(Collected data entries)

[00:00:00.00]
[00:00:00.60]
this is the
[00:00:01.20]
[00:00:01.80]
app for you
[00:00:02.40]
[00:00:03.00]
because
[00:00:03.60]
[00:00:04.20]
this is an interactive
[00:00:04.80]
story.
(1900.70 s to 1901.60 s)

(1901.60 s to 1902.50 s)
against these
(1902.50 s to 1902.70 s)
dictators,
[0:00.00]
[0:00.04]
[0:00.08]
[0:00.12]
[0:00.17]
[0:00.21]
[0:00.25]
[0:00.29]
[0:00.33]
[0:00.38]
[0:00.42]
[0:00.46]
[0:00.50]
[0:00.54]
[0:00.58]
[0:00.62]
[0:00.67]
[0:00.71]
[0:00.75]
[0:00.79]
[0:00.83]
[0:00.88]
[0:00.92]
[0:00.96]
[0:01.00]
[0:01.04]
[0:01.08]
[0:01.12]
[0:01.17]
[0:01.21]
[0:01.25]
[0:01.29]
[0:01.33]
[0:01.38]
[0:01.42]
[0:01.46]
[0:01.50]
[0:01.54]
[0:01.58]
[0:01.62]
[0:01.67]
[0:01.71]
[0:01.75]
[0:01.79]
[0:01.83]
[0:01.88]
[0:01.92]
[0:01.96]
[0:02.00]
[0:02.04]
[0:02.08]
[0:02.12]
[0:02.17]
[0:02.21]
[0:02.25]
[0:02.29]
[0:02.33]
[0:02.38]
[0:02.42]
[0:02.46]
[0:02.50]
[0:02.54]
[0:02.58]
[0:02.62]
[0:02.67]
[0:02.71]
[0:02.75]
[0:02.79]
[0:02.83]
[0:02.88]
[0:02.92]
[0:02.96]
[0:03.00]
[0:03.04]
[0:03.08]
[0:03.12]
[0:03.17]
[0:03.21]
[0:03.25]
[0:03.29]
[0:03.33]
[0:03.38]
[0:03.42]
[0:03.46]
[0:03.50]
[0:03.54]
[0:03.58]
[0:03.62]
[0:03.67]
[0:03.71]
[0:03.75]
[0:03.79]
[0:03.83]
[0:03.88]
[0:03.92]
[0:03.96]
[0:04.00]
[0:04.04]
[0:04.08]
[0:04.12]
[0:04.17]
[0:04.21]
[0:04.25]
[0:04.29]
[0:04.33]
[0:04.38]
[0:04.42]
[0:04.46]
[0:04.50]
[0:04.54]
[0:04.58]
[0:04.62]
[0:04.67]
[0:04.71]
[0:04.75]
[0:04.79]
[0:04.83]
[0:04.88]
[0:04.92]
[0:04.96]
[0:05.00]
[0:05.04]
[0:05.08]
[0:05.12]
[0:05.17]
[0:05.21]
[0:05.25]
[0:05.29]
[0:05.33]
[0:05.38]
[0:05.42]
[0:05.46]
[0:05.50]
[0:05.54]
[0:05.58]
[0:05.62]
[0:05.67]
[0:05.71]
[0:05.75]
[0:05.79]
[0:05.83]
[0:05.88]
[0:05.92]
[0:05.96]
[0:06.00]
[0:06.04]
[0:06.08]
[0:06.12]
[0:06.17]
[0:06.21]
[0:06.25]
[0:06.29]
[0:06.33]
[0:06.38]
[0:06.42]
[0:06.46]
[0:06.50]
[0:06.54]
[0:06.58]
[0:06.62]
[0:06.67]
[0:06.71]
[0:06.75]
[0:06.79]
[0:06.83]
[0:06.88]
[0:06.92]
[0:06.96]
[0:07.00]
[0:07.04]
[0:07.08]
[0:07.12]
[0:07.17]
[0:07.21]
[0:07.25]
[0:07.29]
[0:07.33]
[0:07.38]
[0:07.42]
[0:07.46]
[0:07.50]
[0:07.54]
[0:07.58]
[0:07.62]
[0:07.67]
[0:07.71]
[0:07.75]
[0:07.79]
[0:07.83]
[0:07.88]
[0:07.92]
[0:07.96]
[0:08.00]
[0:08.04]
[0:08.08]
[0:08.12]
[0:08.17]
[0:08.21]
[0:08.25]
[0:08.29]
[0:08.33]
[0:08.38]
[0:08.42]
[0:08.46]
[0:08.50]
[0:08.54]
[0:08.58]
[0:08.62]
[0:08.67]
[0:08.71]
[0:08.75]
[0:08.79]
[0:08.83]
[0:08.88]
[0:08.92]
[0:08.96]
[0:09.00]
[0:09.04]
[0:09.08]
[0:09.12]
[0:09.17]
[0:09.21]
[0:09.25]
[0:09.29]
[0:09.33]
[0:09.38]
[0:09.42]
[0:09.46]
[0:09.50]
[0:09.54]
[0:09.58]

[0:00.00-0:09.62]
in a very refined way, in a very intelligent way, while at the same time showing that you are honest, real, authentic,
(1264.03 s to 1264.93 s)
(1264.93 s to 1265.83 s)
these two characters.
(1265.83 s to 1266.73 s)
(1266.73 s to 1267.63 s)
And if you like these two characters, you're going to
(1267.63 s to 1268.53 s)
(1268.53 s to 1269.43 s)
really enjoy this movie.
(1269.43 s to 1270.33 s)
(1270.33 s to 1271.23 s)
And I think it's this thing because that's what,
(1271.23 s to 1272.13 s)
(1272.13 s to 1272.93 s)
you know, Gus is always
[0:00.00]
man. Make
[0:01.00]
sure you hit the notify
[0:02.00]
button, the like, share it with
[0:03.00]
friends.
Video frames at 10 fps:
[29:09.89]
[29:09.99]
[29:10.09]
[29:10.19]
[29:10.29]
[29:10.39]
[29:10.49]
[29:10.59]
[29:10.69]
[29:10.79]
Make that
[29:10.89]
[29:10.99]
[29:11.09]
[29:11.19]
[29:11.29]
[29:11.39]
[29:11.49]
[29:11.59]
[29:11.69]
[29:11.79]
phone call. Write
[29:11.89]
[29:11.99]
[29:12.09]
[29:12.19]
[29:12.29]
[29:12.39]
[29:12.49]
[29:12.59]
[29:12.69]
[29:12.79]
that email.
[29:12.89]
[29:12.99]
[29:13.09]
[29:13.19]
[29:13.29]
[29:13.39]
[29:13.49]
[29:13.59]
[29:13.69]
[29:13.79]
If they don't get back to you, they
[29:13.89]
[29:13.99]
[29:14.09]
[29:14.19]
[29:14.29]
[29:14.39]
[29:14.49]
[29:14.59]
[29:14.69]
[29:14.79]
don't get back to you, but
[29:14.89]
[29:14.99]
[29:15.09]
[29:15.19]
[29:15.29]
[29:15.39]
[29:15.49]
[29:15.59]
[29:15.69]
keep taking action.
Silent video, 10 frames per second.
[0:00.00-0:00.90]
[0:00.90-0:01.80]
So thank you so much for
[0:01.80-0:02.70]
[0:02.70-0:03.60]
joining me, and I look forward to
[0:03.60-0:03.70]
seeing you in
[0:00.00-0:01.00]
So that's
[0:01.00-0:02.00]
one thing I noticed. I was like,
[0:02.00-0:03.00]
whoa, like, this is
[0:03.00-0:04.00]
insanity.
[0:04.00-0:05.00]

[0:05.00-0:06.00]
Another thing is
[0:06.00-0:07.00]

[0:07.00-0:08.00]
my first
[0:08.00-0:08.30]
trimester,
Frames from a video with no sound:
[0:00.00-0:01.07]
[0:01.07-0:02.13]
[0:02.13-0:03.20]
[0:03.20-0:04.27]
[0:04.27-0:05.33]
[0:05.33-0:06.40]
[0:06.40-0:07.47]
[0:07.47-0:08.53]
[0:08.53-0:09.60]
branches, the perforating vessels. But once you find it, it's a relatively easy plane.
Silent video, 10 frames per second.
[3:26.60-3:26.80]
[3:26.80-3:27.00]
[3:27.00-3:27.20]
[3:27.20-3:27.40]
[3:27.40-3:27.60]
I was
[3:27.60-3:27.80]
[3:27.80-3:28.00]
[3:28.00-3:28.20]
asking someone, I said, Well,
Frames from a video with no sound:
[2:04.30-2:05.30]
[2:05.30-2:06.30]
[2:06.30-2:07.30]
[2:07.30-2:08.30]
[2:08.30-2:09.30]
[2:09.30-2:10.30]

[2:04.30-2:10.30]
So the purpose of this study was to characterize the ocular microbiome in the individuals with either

■ EXERCISE AIM ■
Look above for the line containing "[0:01.07-0:02.13]", then transcribe it and all lines after it through the last, exactly and with nothing else.

■ WRITTEN RESPONSE ■
[0:01.07-0:02.13]
[0:02.13-0:03.20]
[0:03.20-0:04.27]
[0:04.27-0:05.33]
[0:05.33-0:06.40]
[0:06.40-0:07.47]
[0:07.47-0:08.53]
[0:08.53-0:09.60]
branches, the perforating vessels. But once you find it, it's a relatively easy plane.
Silent video, 10 frames per second.
[3:26.60-3:26.80]
[3:26.80-3:27.00]
[3:27.00-3:27.20]
[3:27.20-3:27.40]
[3:27.40-3:27.60]
I was
[3:27.60-3:27.80]
[3:27.80-3:28.00]
[3:28.00-3:28.20]
asking someone, I said, Well,
Frames from a video with no sound:
[2:04.30-2:05.30]
[2:05.30-2:06.30]
[2:06.30-2:07.30]
[2:07.30-2:08.30]
[2:08.30-2:09.30]
[2:09.30-2:10.30]

[2:04.30-2:10.30]
So the purpose of this study was to characterize the ocular microbiome in the individuals with either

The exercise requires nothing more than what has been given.